There are two pieces associated with violence. First there is the 10:19 “A Summer in Jerusalem,” which is based on when some of Okura’s Israeli friends were constantly under attack. The feeling of a place always in the crosshairs led to this romantic-hued, fictional instrumental story about a young Jew and a young Arab who fall in love in summer, despite everything that is happening in Israel. “A Summer in Jerusalem” has various layers, and precisely shifts from fusion-esque tidbits to a grooving section fronted by Rez Abbasi’s electric guitar (which echoes Wes Montgomery’s responsive tone) and an affable area where Okura provides a violin solo. The other number which concentrates on contemporary brutality is “Black Rain,” which refers to the kuroi ame (or “black rain”) which is the nuclear fallout from the Hiroshima and Nagasaki atomic bombs. One of Okura’s relatives was a hibakusha (an atomic bomb survivor). During the seven-minute “Black Rain” Okura uses a Japanese minor pentatonic scale for the theme which she later juxtaposes with jazz chord changes. In keeping with a Japanese motif, Okura switches to the erhu, which supplies a different timbre than her violin.

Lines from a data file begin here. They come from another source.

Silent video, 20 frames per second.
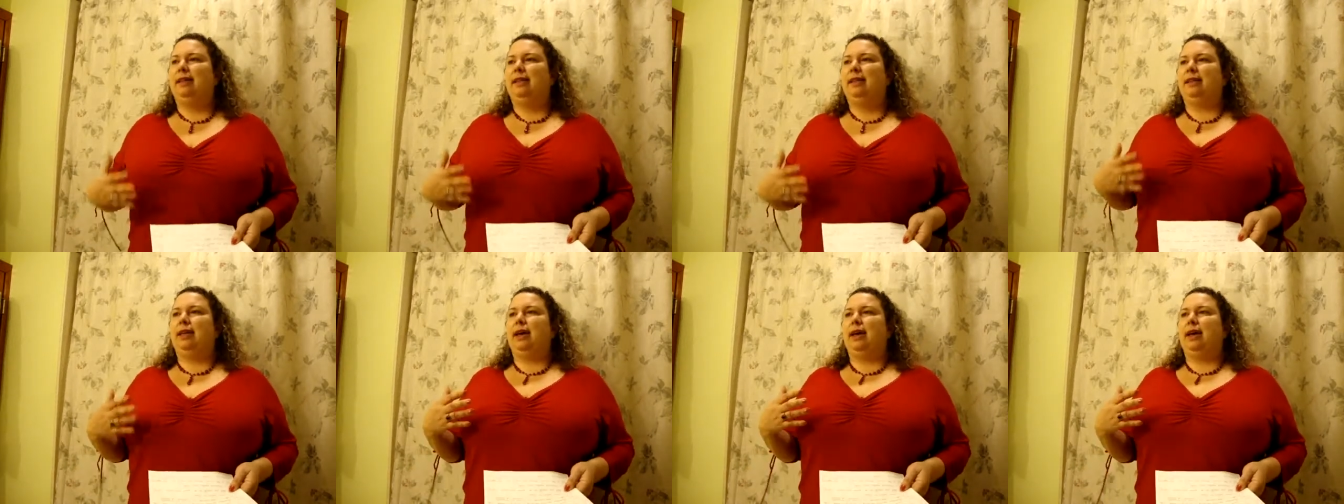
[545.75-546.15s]

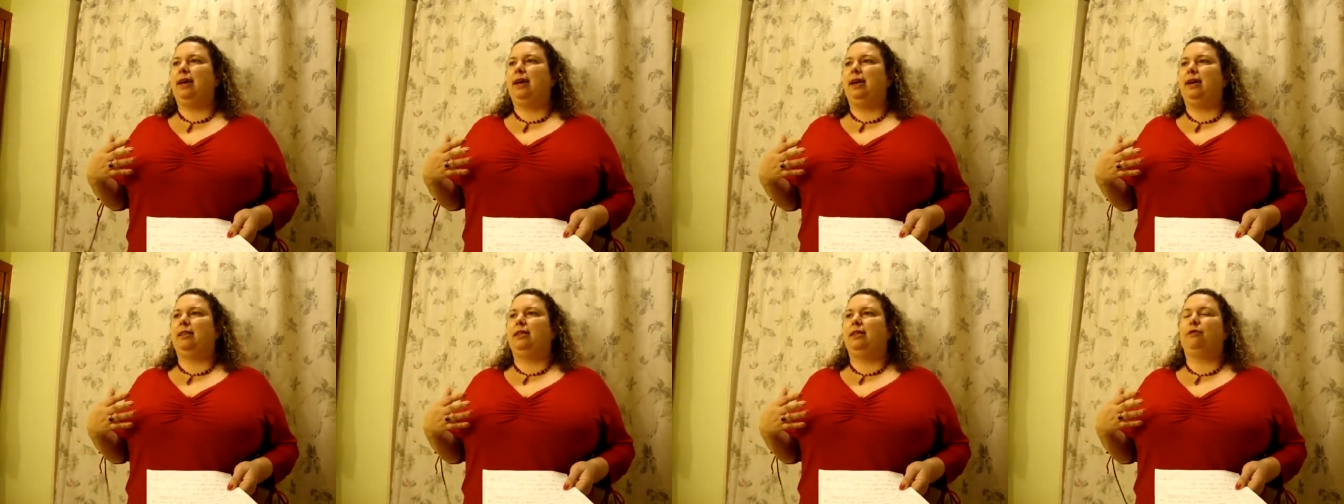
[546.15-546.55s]

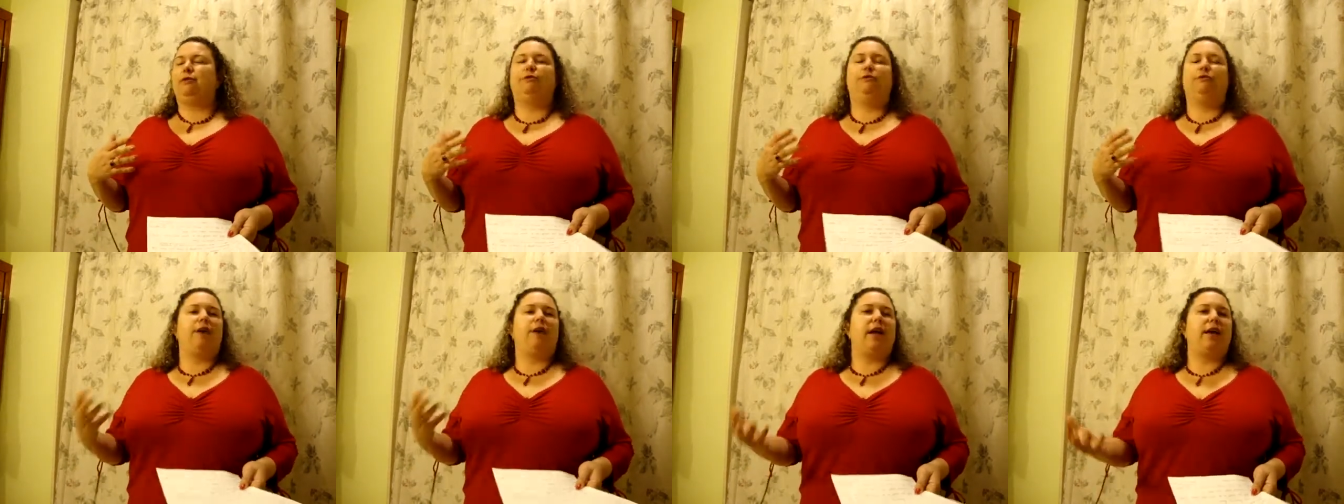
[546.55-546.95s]
they're
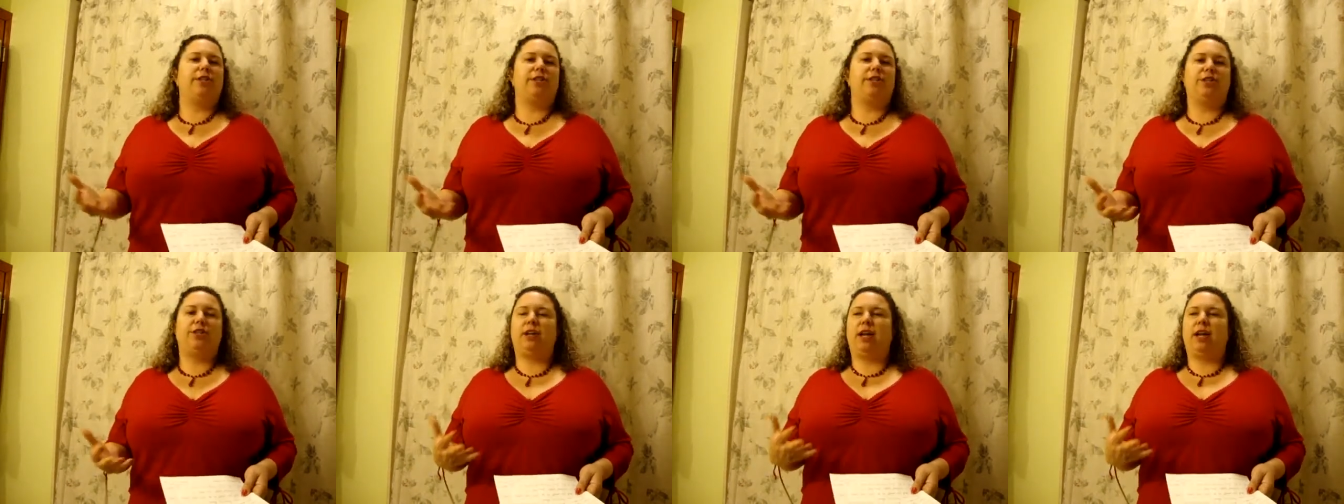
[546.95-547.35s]

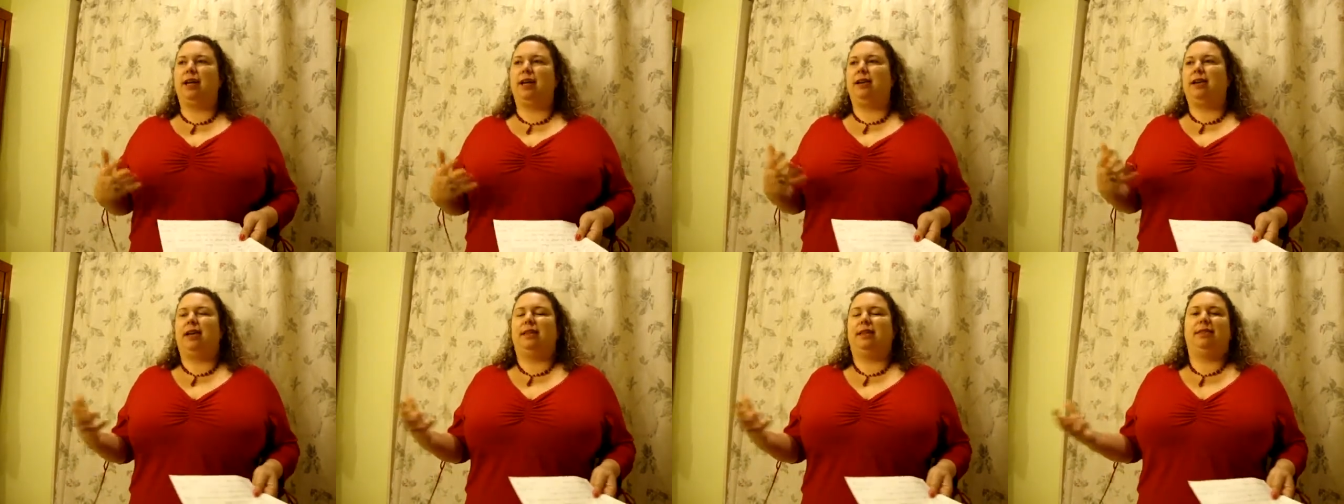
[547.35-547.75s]
fresh,
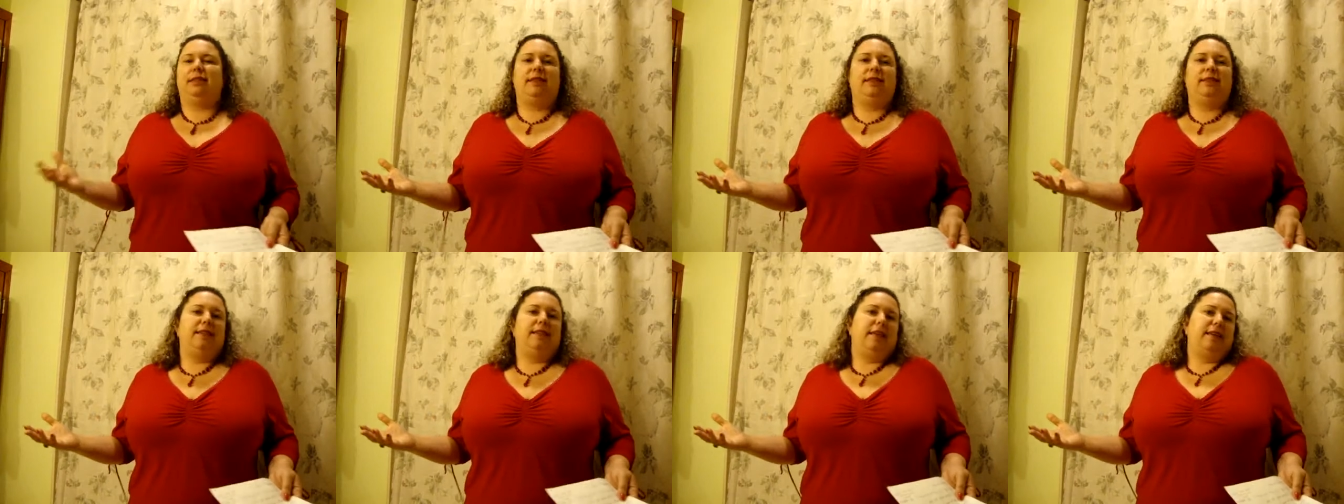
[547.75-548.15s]

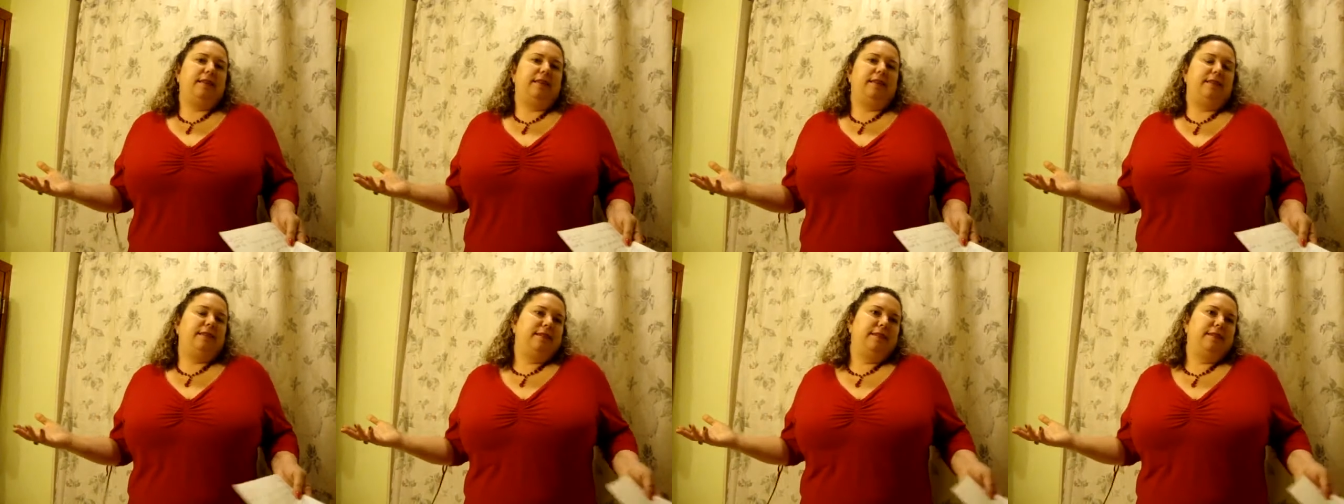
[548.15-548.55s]
and
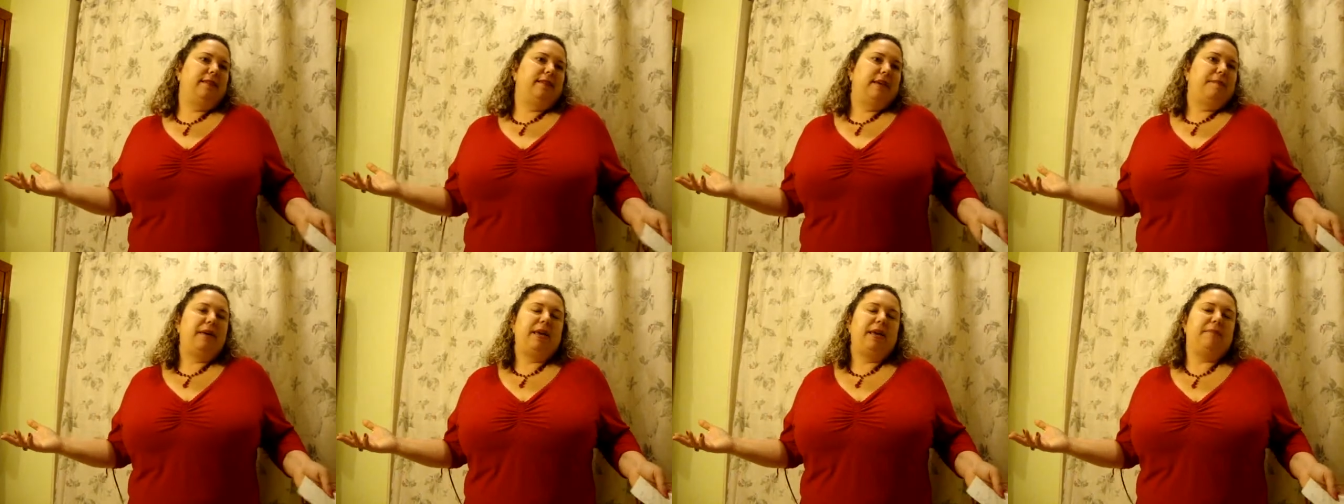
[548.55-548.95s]
they
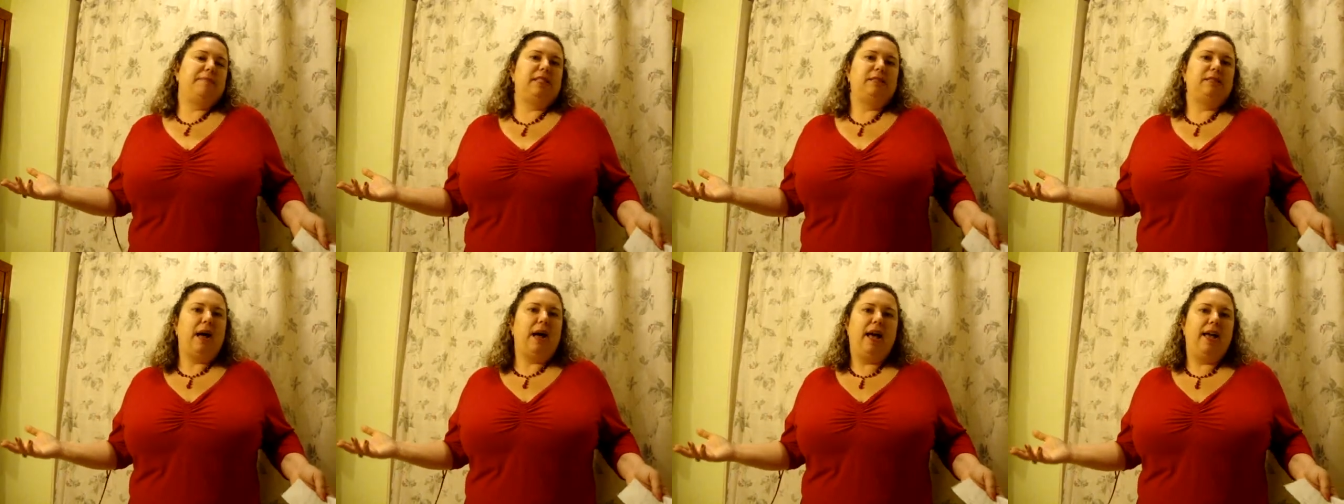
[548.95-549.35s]
make me
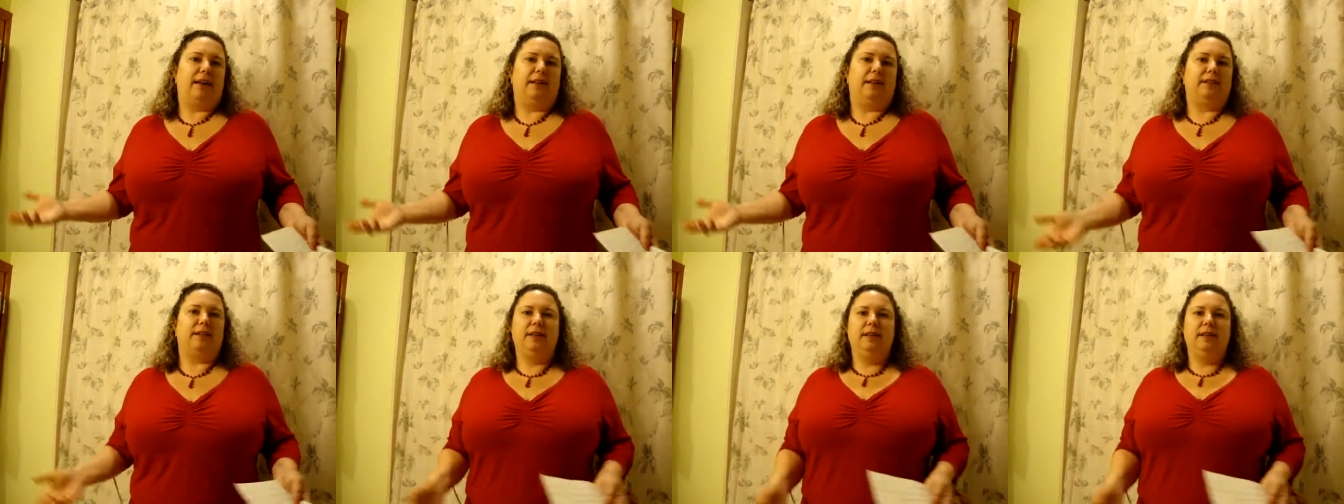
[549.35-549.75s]

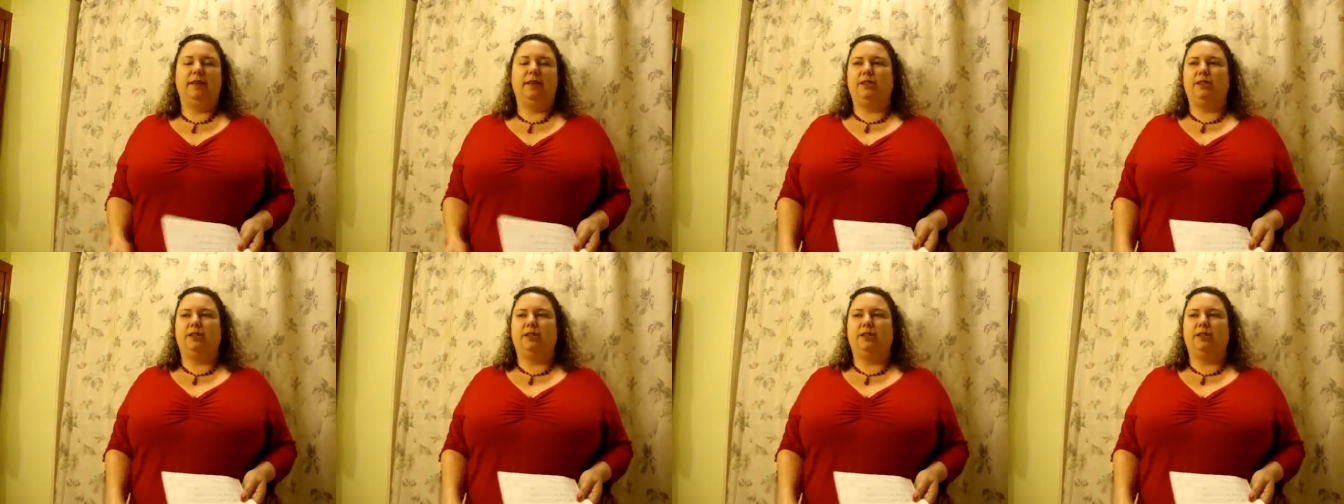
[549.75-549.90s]
smile.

The record’s literal and figurative centerpiece is the 9:31 “Birth of Shakyamuni,” a compositional collage which depicts the birth narrative of Buddha but also hints at Okura’s Christian upbringing. Both the Buddhist and Christina religious accounts share a common bond of a miraculous birth. Buddha was conceived when a white elephant touched his mother’s side; and Jesus came from a virgin birth. “Birth of Shakyamuni” has four segments: Introduction, The White Elephant, Chase, Lustration (which denotes a purification ceremony), and a Coda. Each segment is performed within an overall, non-stop suite. The music alters from moody to uplifting, and from chamber music to swinging jazz.
Another notable tune is the closing, nearly eight-minute “Tomiya,” which is dedicated to Okura’s father, Tomiya Okura. Okura states she, “Recreated the rhythm of a taiko drum ensemble by playing double and quadruple stops on the violin and plucking two strings with my left hand while bowing the other two strings.” Okura’s family were devout Christians. Thus, Meg Okura was not allowed to watch or listen to Buddhist ceremonies which would have included taiko percussion. Rather than align exclusively on Japanese musical inspirations, “Tomiya” comprises spliced musical parts of pre-WWII gypsy jazz, classical romanticism, Japanese folk and Latin jazz. Okura’s genius is she makes these disparate components organically united. There are several outside-of-the-norm large ensemble jazz groups led by composers such as Maria Schneider or Ed Palermo. If anyone has not taken notice of Meg Okura and her work in large ensemble jazz, it’s ima-time, or now-time.